═══ RECORDS FOR THIS TASK

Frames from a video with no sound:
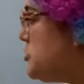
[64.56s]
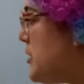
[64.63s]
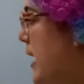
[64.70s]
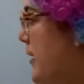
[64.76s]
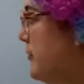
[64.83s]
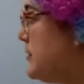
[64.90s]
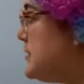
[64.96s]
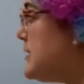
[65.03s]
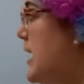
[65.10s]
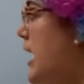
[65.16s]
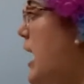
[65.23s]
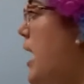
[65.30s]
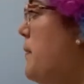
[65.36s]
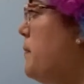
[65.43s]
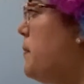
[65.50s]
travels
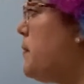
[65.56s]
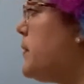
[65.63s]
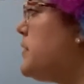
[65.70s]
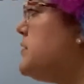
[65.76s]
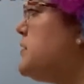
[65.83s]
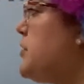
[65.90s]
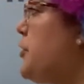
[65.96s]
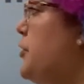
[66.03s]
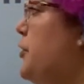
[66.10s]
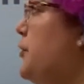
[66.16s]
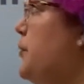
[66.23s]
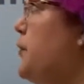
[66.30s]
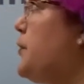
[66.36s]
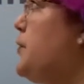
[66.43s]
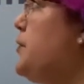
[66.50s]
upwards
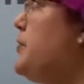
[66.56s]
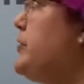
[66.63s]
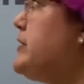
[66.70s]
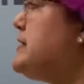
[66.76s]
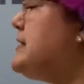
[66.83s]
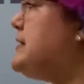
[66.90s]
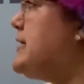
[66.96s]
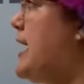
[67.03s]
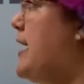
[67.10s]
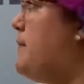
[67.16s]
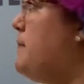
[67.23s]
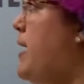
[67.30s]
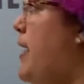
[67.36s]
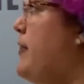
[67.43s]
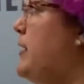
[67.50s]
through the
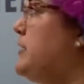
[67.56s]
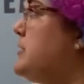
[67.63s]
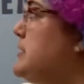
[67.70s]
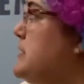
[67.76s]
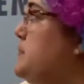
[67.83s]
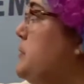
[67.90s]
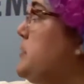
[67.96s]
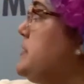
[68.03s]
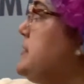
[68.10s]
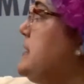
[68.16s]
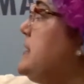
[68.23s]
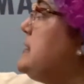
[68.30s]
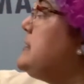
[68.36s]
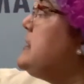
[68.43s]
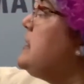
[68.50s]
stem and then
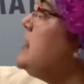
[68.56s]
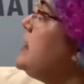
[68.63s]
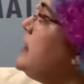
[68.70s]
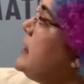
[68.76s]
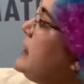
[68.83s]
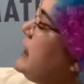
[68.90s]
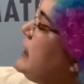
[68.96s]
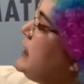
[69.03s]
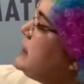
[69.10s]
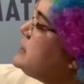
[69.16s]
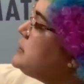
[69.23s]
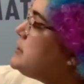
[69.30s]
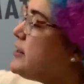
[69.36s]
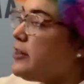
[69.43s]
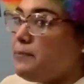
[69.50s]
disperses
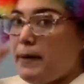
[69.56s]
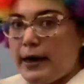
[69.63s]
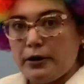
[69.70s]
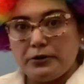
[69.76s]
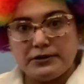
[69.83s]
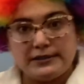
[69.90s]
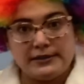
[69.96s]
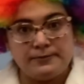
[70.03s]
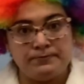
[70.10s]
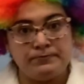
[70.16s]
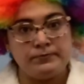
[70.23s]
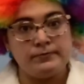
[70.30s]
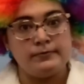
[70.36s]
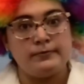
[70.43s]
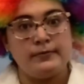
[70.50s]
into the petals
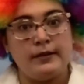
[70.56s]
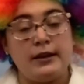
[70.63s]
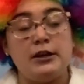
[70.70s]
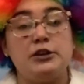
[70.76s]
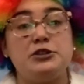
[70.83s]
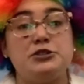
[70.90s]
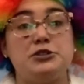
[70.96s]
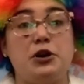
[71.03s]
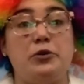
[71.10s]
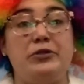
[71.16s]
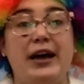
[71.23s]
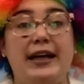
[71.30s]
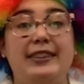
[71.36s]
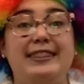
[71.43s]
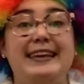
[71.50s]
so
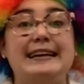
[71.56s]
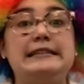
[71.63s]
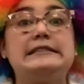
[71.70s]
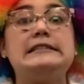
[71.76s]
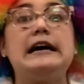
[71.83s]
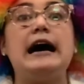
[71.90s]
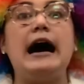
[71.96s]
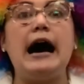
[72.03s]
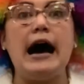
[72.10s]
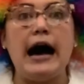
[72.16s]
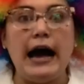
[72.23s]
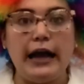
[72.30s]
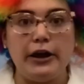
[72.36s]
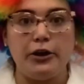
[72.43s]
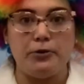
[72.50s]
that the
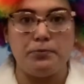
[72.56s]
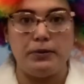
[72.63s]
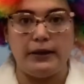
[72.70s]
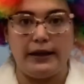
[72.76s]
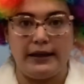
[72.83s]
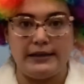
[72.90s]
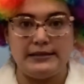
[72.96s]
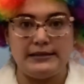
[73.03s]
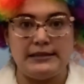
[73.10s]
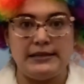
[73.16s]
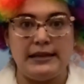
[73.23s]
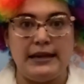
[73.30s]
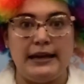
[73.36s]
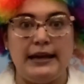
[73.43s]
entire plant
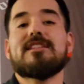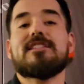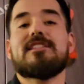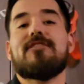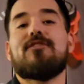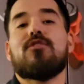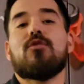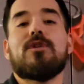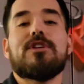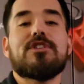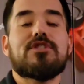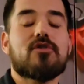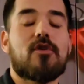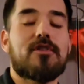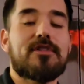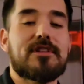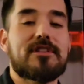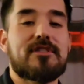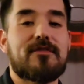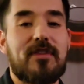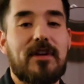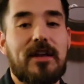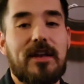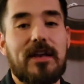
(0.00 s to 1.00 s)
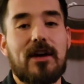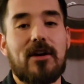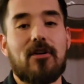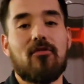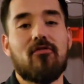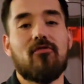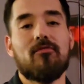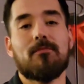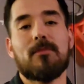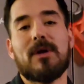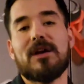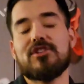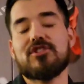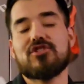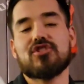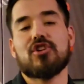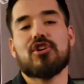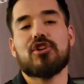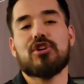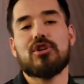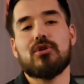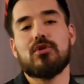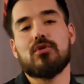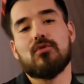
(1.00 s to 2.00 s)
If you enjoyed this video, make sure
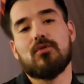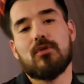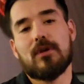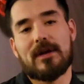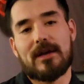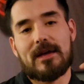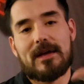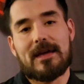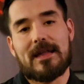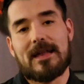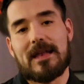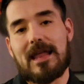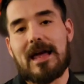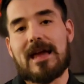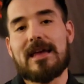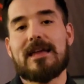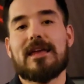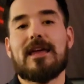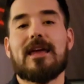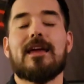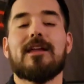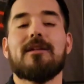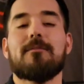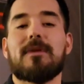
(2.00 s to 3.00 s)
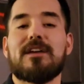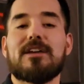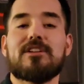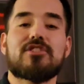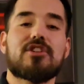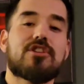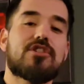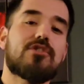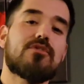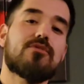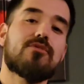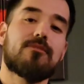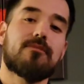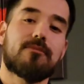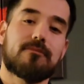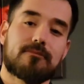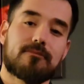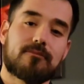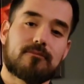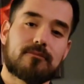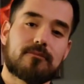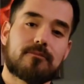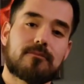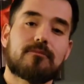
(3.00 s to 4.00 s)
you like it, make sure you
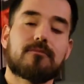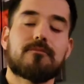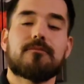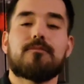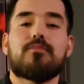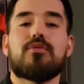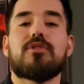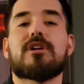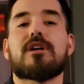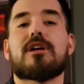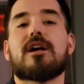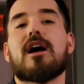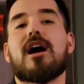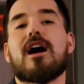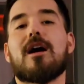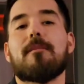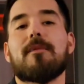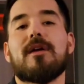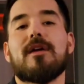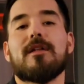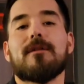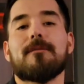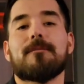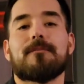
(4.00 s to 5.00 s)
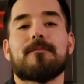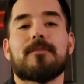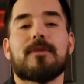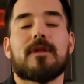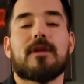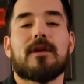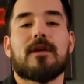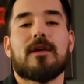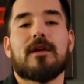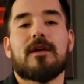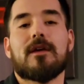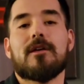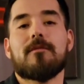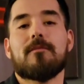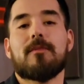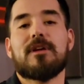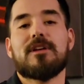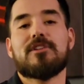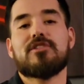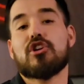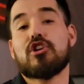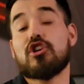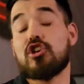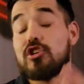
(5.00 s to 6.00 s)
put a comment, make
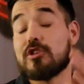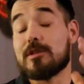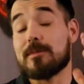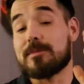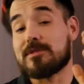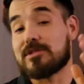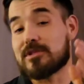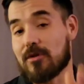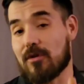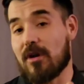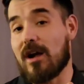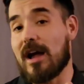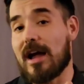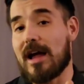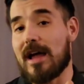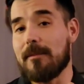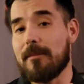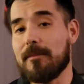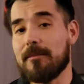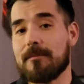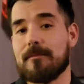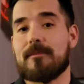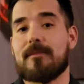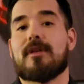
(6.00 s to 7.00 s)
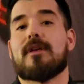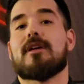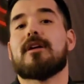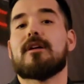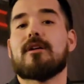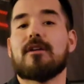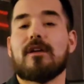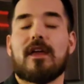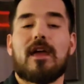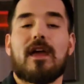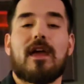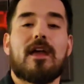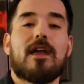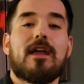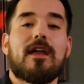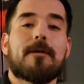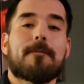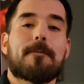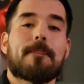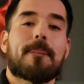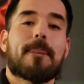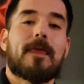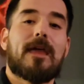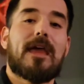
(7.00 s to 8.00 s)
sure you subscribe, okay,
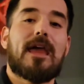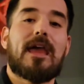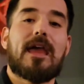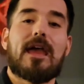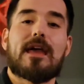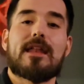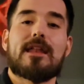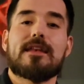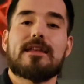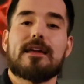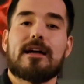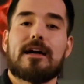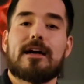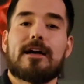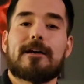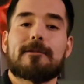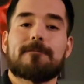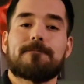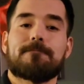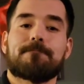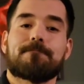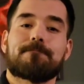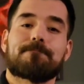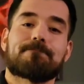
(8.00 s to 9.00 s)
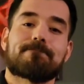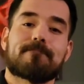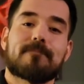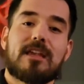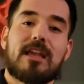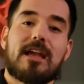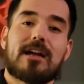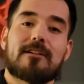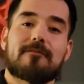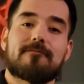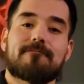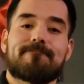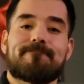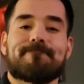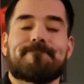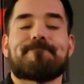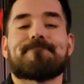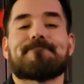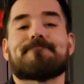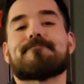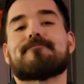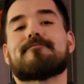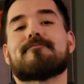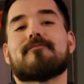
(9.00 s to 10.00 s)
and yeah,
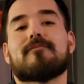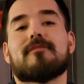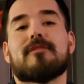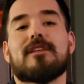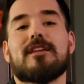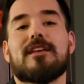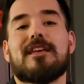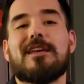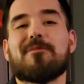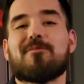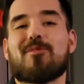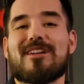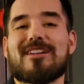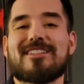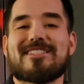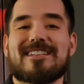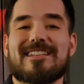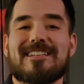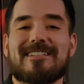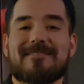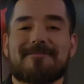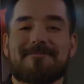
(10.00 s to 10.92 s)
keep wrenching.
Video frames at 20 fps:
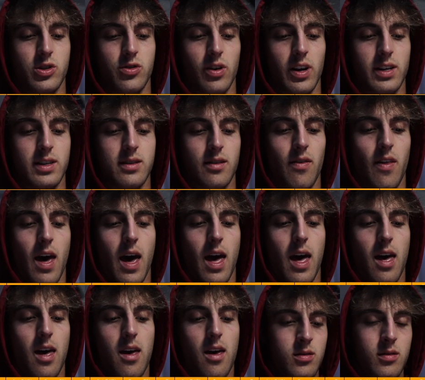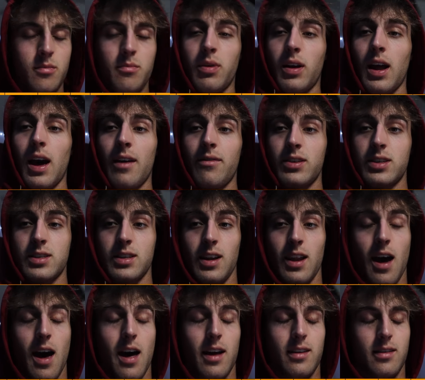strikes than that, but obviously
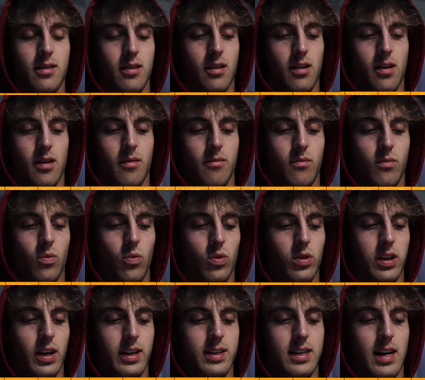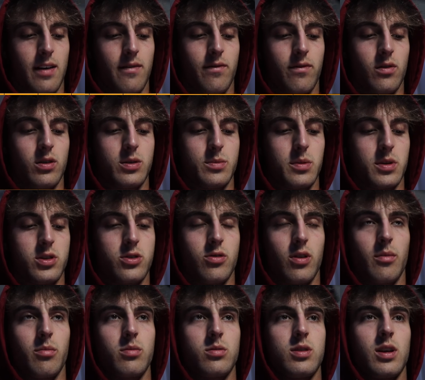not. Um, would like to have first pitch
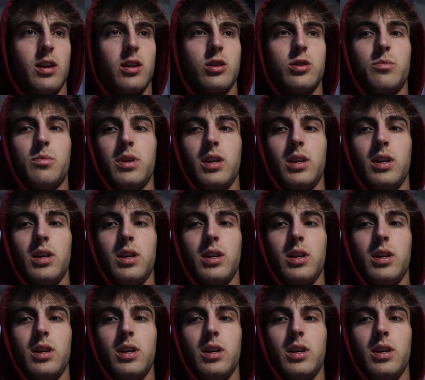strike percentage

══════

YOUR GOAL: Transcribe every line of the listing above exactly; skip the pictures.

TASK ANSWER:
Frames from a video with no sound:
[64.56s]
[64.63s]
[64.70s]
[64.76s]
[64.83s]
[64.90s]
[64.96s]
[65.03s]
[65.10s]
[65.16s]
[65.23s]
[65.30s]
[65.36s]
[65.43s]
[65.50s]
travels
[65.56s]
[65.63s]
[65.70s]
[65.76s]
[65.83s]
[65.90s]
[65.96s]
[66.03s]
[66.10s]
[66.16s]
[66.23s]
[66.30s]
[66.36s]
[66.43s]
[66.50s]
upwards
[66.56s]
[66.63s]
[66.70s]
[66.76s]
[66.83s]
[66.90s]
[66.96s]
[67.03s]
[67.10s]
[67.16s]
[67.23s]
[67.30s]
[67.36s]
[67.43s]
[67.50s]
through the
[67.56s]
[67.63s]
[67.70s]
[67.76s]
[67.83s]
[67.90s]
[67.96s]
[68.03s]
[68.10s]
[68.16s]
[68.23s]
[68.30s]
[68.36s]
[68.43s]
[68.50s]
stem and then
[68.56s]
[68.63s]
[68.70s]
[68.76s]
[68.83s]
[68.90s]
[68.96s]
[69.03s]
[69.10s]
[69.16s]
[69.23s]
[69.30s]
[69.36s]
[69.43s]
[69.50s]
disperses
[69.56s]
[69.63s]
[69.70s]
[69.76s]
[69.83s]
[69.90s]
[69.96s]
[70.03s]
[70.10s]
[70.16s]
[70.23s]
[70.30s]
[70.36s]
[70.43s]
[70.50s]
into the petals
[70.56s]
[70.63s]
[70.70s]
[70.76s]
[70.83s]
[70.90s]
[70.96s]
[71.03s]
[71.10s]
[71.16s]
[71.23s]
[71.30s]
[71.36s]
[71.43s]
[71.50s]
so
[71.56s]
[71.63s]
[71.70s]
[71.76s]
[71.83s]
[71.90s]
[71.96s]
[72.03s]
[72.10s]
[72.16s]
[72.23s]
[72.30s]
[72.36s]
[72.43s]
[72.50s]
that the
[72.56s]
[72.63s]
[72.70s]
[72.76s]
[72.83s]
[72.90s]
[72.96s]
[73.03s]
[73.10s]
[73.16s]
[73.23s]
[73.30s]
[73.36s]
[73.43s]
entire plant
(0.00 s to 1.00 s)
(1.00 s to 2.00 s)
If you enjoyed this video, make sure
(2.00 s to 3.00 s)
(3.00 s to 4.00 s)
you like it, make sure you
(4.00 s to 5.00 s)
(5.00 s to 6.00 s)
put a comment, make
(6.00 s to 7.00 s)
(7.00 s to 8.00 s)
sure you subscribe, okay,
(8.00 s to 9.00 s)
(9.00 s to 10.00 s)
and yeah,
(10.00 s to 10.92 s)
keep wrenching.
Video frames at 20 fps:
strikes than that, but obviously
not. Um, would like to have first pitch
strike percentage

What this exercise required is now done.